Saved data entries
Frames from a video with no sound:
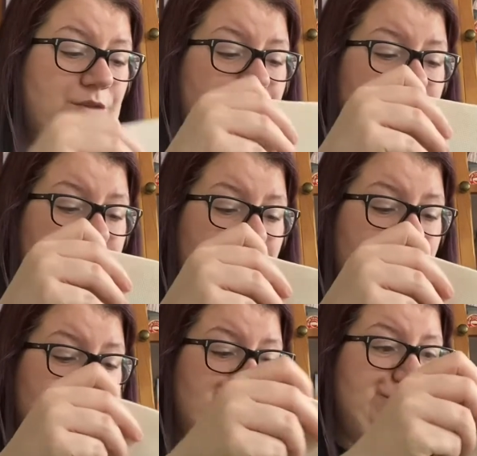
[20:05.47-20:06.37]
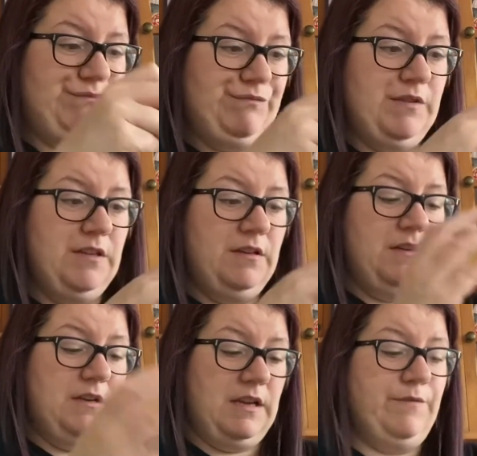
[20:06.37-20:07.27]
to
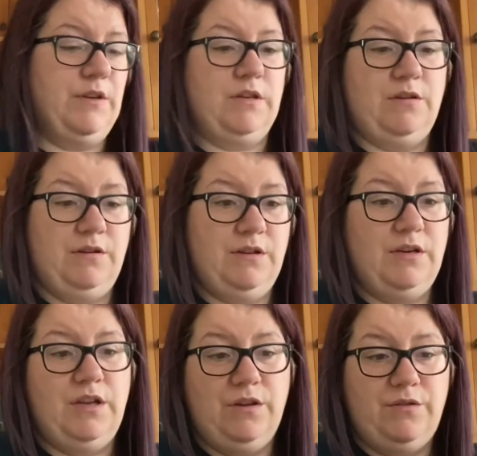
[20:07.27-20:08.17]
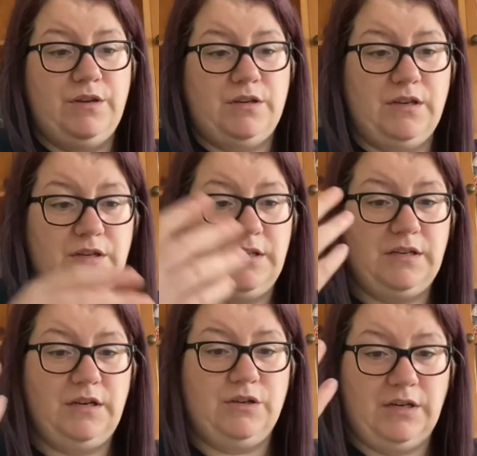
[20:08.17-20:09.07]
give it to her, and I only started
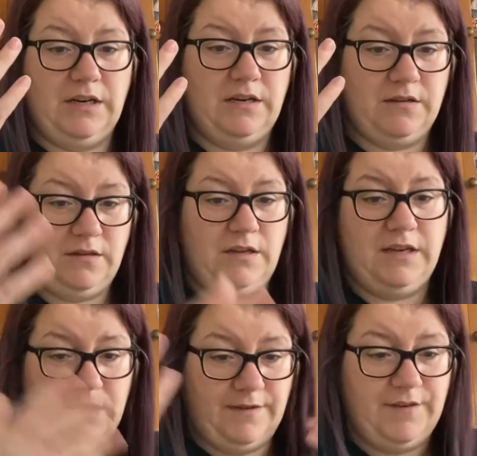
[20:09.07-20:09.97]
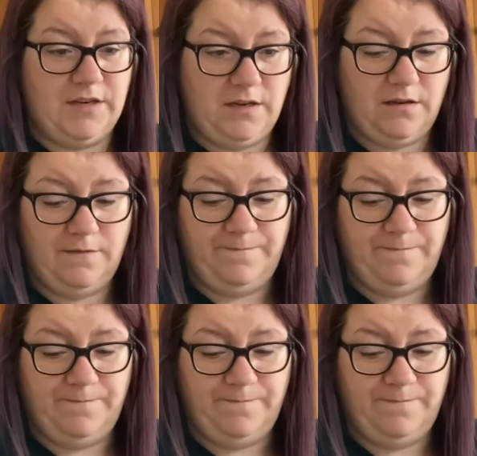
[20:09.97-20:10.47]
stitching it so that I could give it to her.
* * *
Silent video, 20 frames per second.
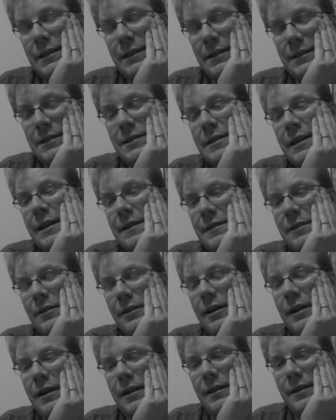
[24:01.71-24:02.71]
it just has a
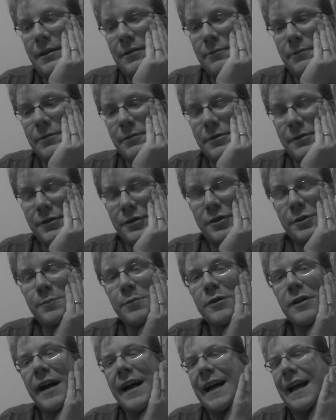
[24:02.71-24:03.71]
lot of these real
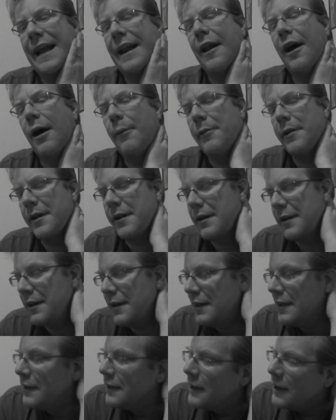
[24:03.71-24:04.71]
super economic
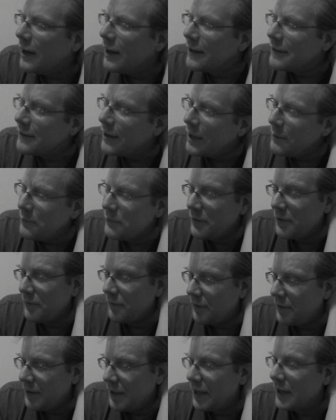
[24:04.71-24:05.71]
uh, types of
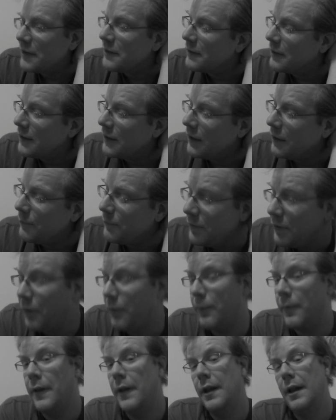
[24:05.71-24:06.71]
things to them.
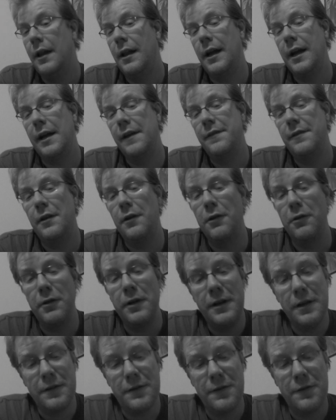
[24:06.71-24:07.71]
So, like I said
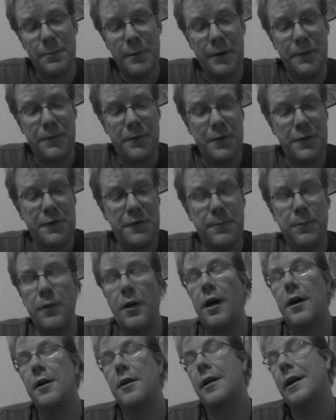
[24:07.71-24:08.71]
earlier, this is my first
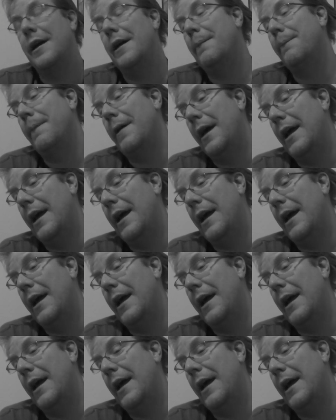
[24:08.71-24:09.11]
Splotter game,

PROBLEM TO WORK ON: If a line contains the word "video", it counts; say how many such lines there are in the data above, and nothing else.

SOLUTION: 2